One of the most frequent questions asked regarding the Church’s position on homosexuality is:
How can you condemn a person to a life without love?
Ms. Elaine McMahon, president of the Ottawa branch of OECTA asked this very question before the Standing Committee on Social Policy of the Legislative Assembly of Ontario in a conversation regarding bullying of students with same sex attraction. 
In her presentation Ms. McMahon lists five types of love: Love from God, from parents, from siblings, from friends and “from a significant other.” She argues that all five loves are required “to feel worthy and accepted” and to “survive.” If any of them is lacking “it erodes my love of self” and I might “despair.”
Ms. McMahon’s expectations are quite idealistic. There are many persons who are unable to share the love of a “significant other.” I often hear from devout Catholics who have been unable to find Mr. or Mrs. Right. Chronic illness or disability can make finding a partner particularly difficult. Personal circumstances such as caring for young children or an elderly family member, a demanding work schedule, or an isolated location can all make courtship impractical.

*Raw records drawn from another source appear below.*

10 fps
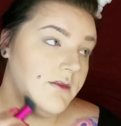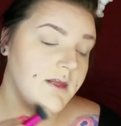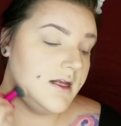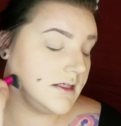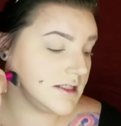
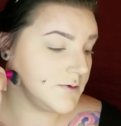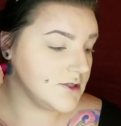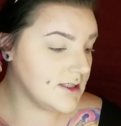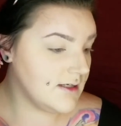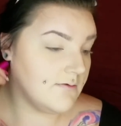and it's supposed
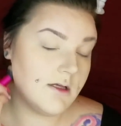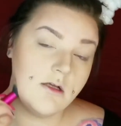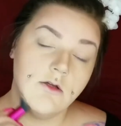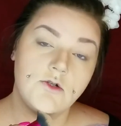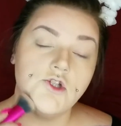to give the
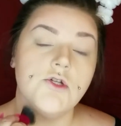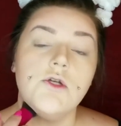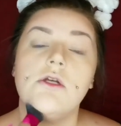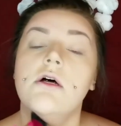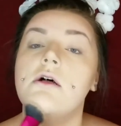
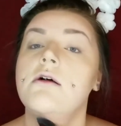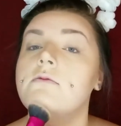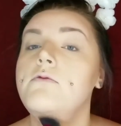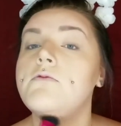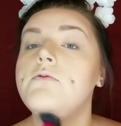illusion of
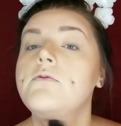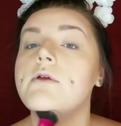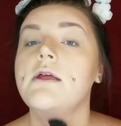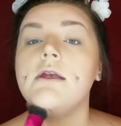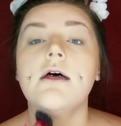
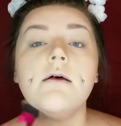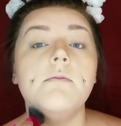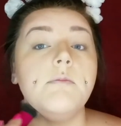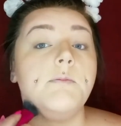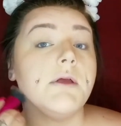it not
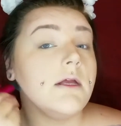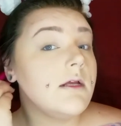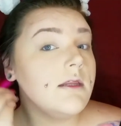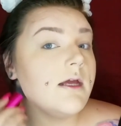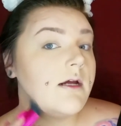
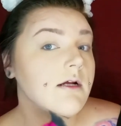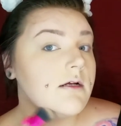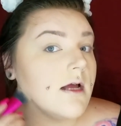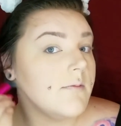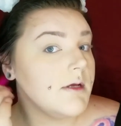being there.
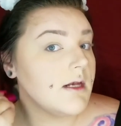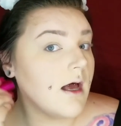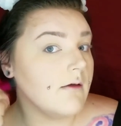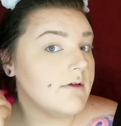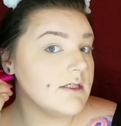I mean,
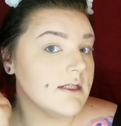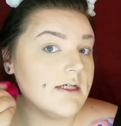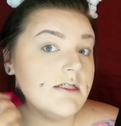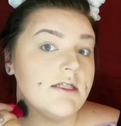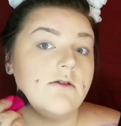obviously
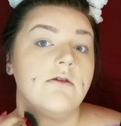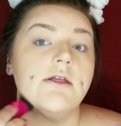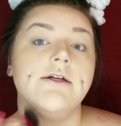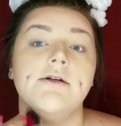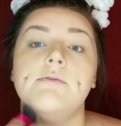it's still
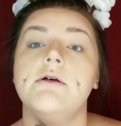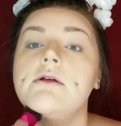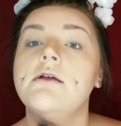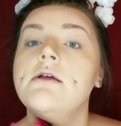there, but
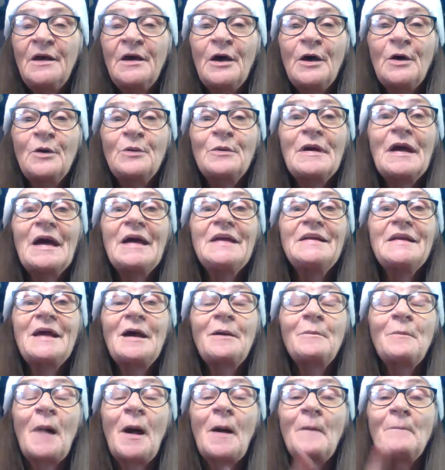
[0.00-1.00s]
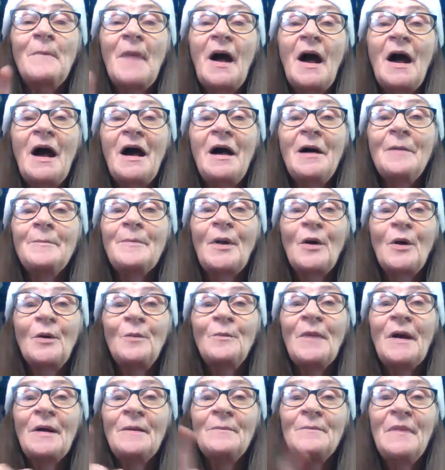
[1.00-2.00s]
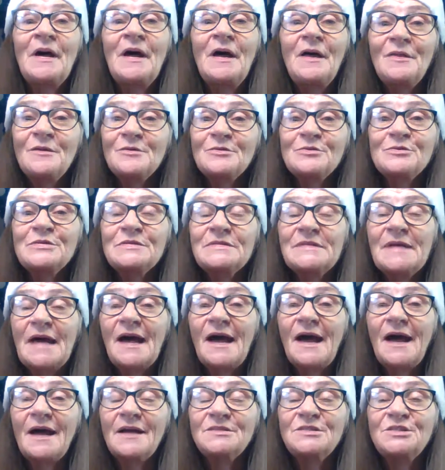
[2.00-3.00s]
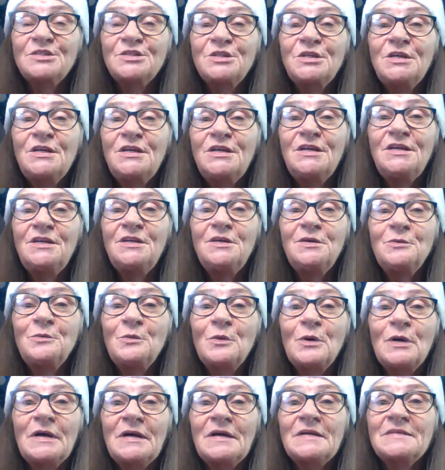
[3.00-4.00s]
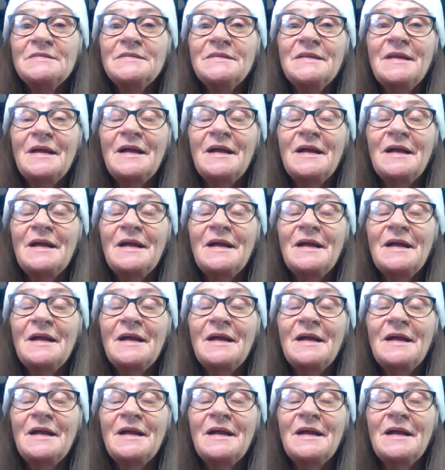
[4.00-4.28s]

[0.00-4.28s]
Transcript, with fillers: Okay, now my mom on my mother's side, she was an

Such persons might struggle with loneliness and self-confidence. But this is no reason to despair. Not only can they “survive” – many of them thrive. They have exceptional professional lives, deep prayer, intense relationships with family and friends, and offer generous service to their community. A prominent lie in our society is that romantic relationships are essential for happiness.
This logic is what allows bullies to thrive. Bullies manipulate their victims by convincing them their self worth depends upon what others think of them. Since “no one loves you” you must be unlovable.

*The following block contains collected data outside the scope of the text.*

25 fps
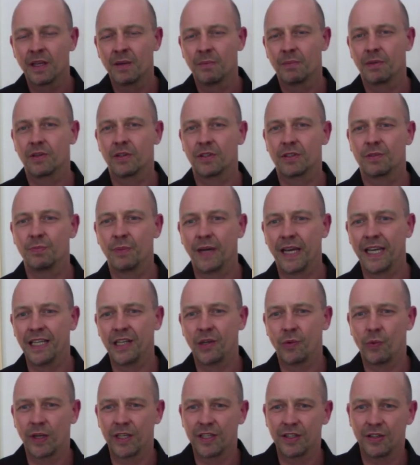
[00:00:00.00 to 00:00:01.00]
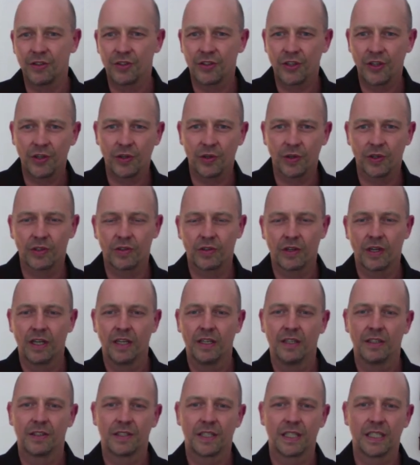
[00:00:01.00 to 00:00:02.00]
because mainly when you do it
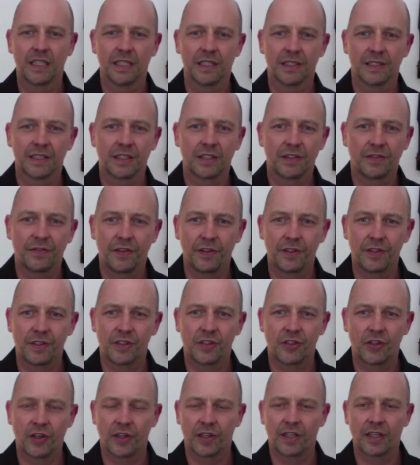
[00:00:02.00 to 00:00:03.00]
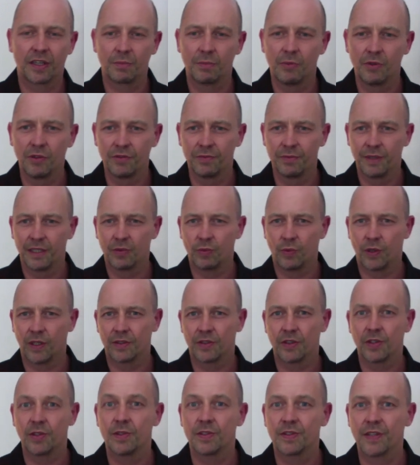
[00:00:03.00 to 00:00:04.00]
till this first jerking movement
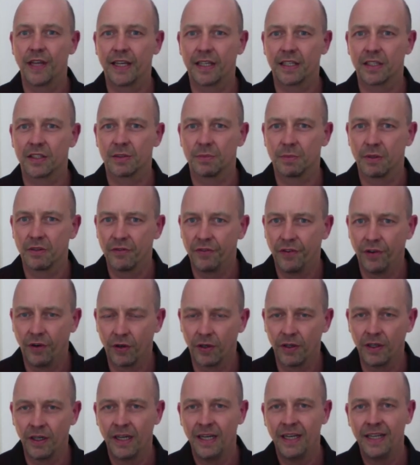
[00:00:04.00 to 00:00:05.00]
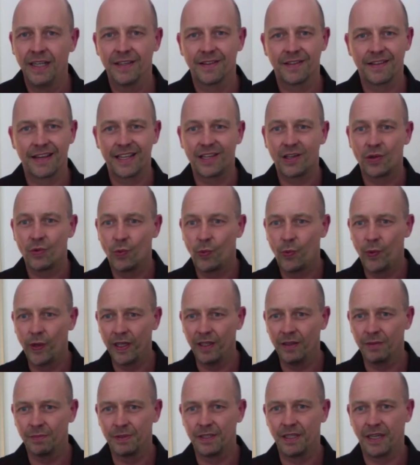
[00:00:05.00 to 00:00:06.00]
1-2 seconds before, then you
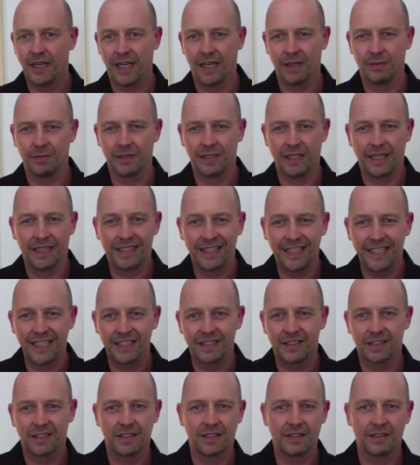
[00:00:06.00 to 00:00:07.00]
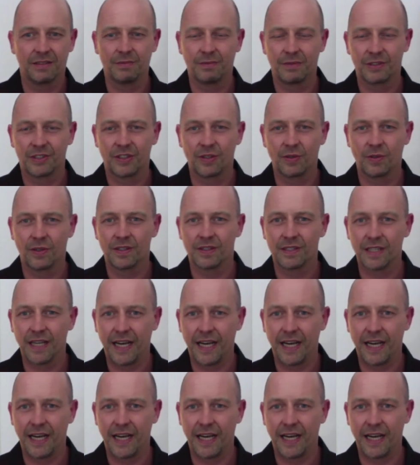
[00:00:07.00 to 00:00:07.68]
will be able, at least the students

To help children cope with bullying we must convince them that their self worth does not depend on how many friends they have or whether they bring a date to the prom. Our worth comes from the fact that we were created by God who saw us as “very good.” He has a plan for us to love others and to serve them, even if it does not involve marriage or romance.
Within the scriptures, God describes himself in all four categories of love that Ms. McMahon lists: he is our Father, he sent his son to be our Brother, Jesus calls us “friends,” and throughout the scriptures he is a “bridegroom.” This means that no matter what love we are lacking in life– God’s love is big enough to fill the void.
 Ms. McMahon’s exact question was as follows: “Why would anyone choose to be something when society says from the moment of birth until you die you are never to experience intimate love? Why would anyone choose to be lonely and an outcast? It makes no sense.”